Dataset content ->
========================================

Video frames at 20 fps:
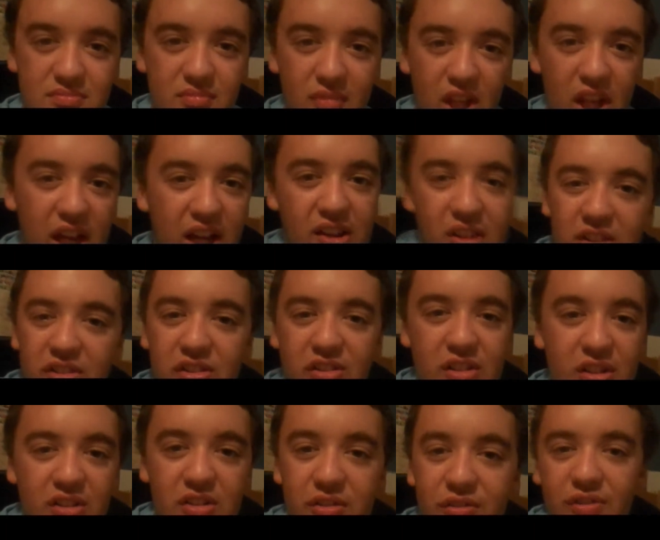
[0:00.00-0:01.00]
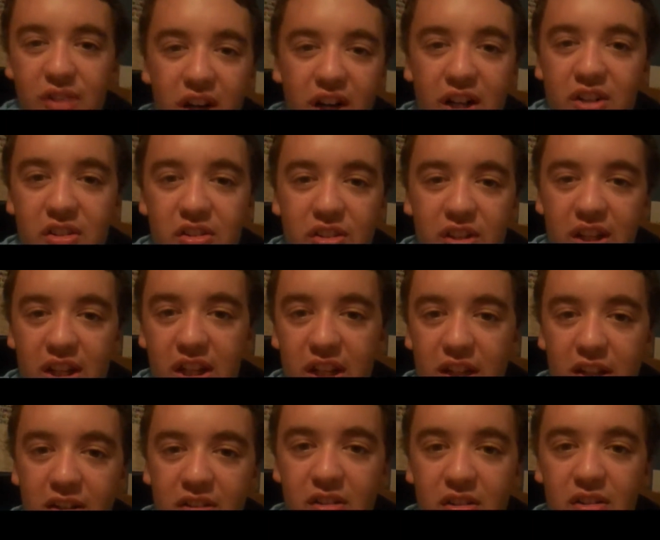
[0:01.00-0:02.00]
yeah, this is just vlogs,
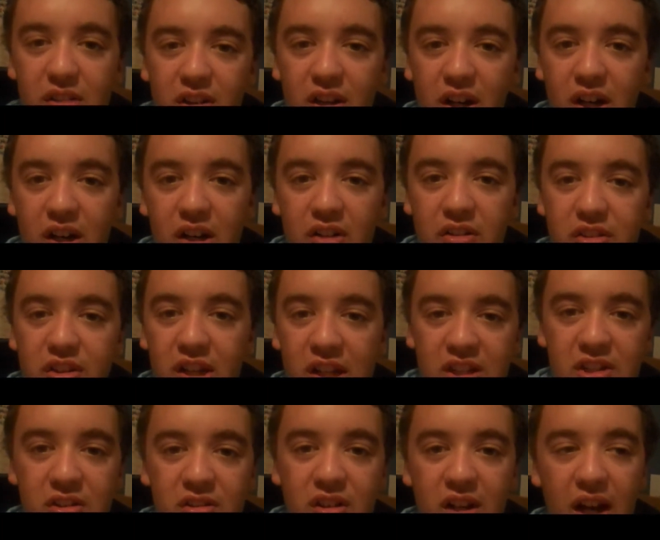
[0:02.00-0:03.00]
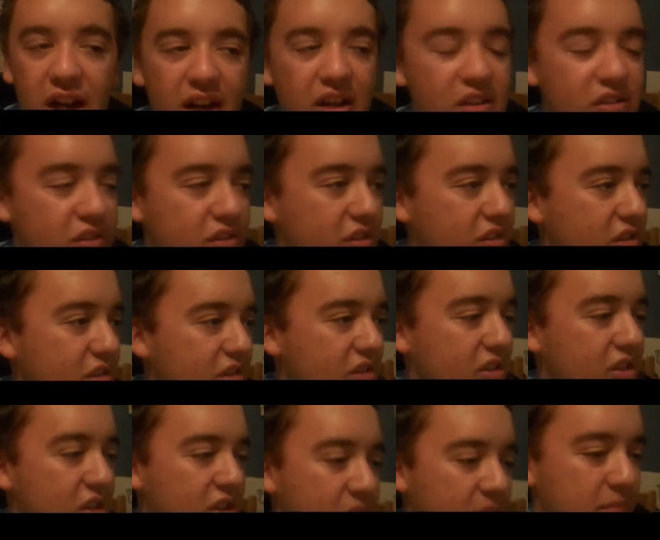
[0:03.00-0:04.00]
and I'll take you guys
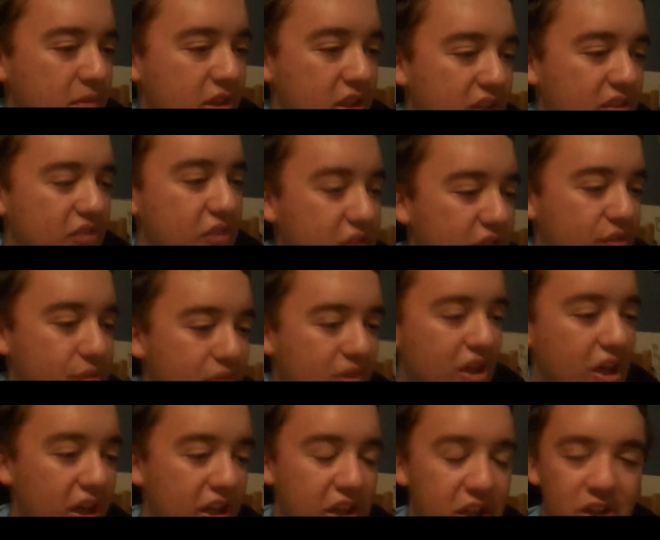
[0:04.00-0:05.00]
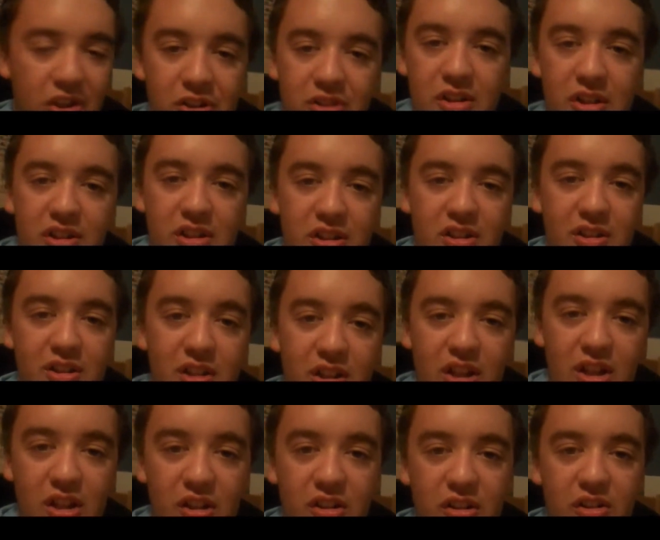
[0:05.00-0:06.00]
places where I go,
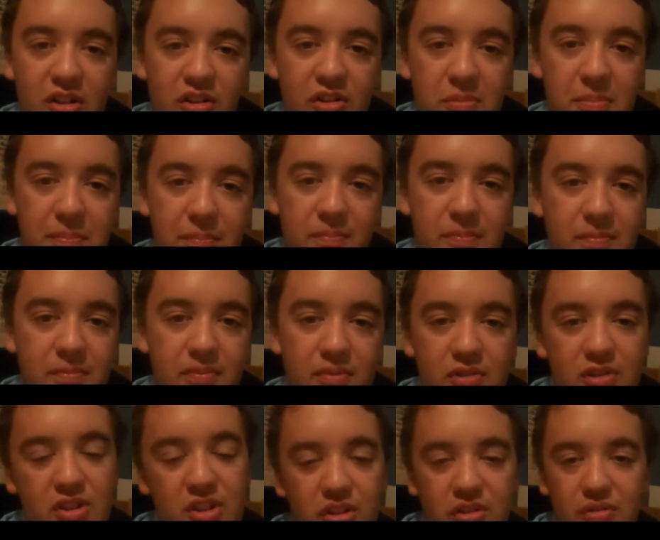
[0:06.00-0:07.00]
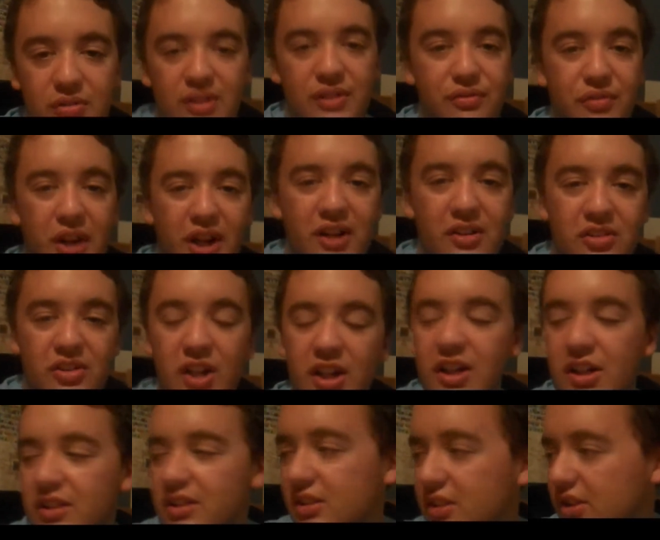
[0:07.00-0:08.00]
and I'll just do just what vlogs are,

========================================

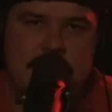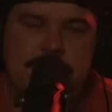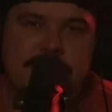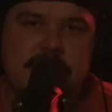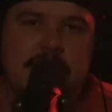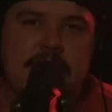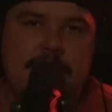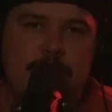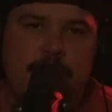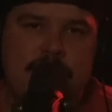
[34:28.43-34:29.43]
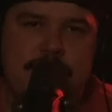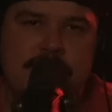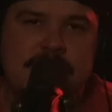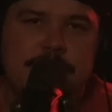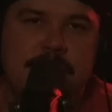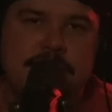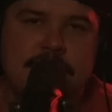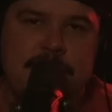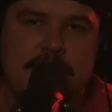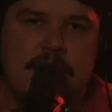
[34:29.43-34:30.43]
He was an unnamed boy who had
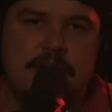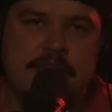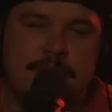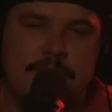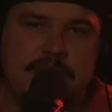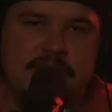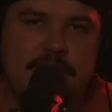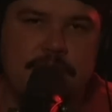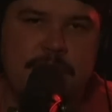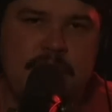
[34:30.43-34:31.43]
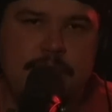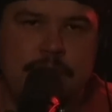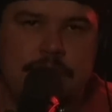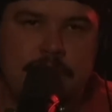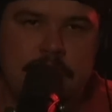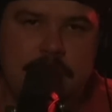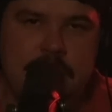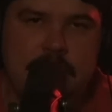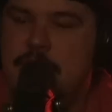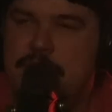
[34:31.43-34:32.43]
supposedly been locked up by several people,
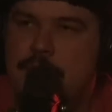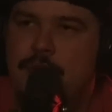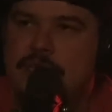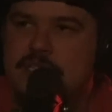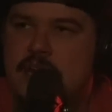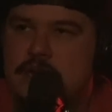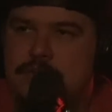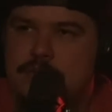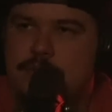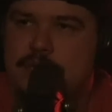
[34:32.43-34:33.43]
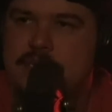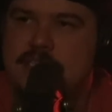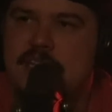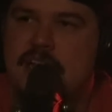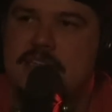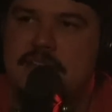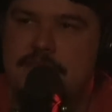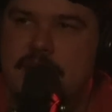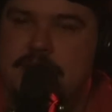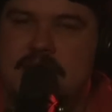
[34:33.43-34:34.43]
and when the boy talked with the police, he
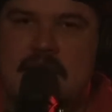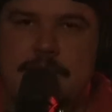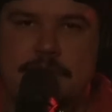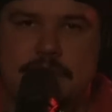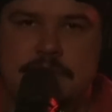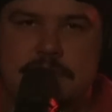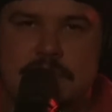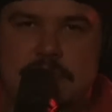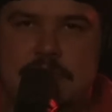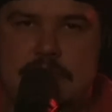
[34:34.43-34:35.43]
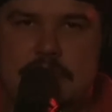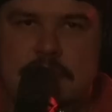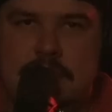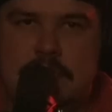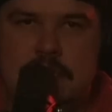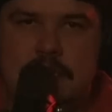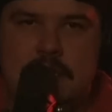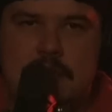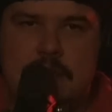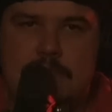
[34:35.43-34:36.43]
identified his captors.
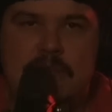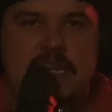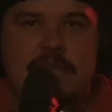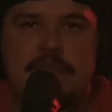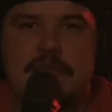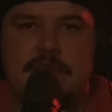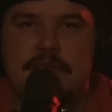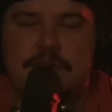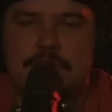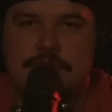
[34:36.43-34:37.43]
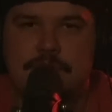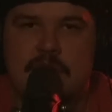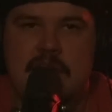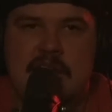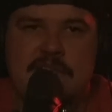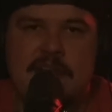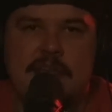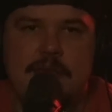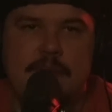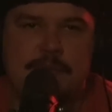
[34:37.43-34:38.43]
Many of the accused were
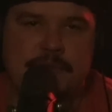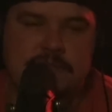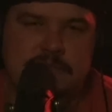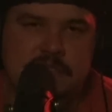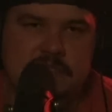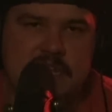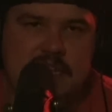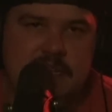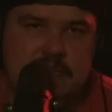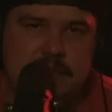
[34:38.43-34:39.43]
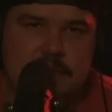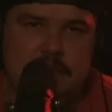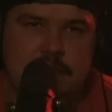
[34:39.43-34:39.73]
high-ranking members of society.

========================================

How to complete this task -> In the data above, start at the line holding "[34:28.43-34:29.43]" and stop after the line holding "[34:38.43-34:39.43]"; write out those lines exactly, without pictures.

Answer to the problem ->
[34:28.43-34:29.43]
[34:29.43-34:30.43]
He was an unnamed boy who had
[34:30.43-34:31.43]
[34:31.43-34:32.43]
supposedly been locked up by several people,
[34:32.43-34:33.43]
[34:33.43-34:34.43]
and when the boy talked with the police, he
[34:34.43-34:35.43]
[34:35.43-34:36.43]
identified his captors.
[34:36.43-34:37.43]
[34:37.43-34:38.43]
Many of the accused were
[34:38.43-34:39.43]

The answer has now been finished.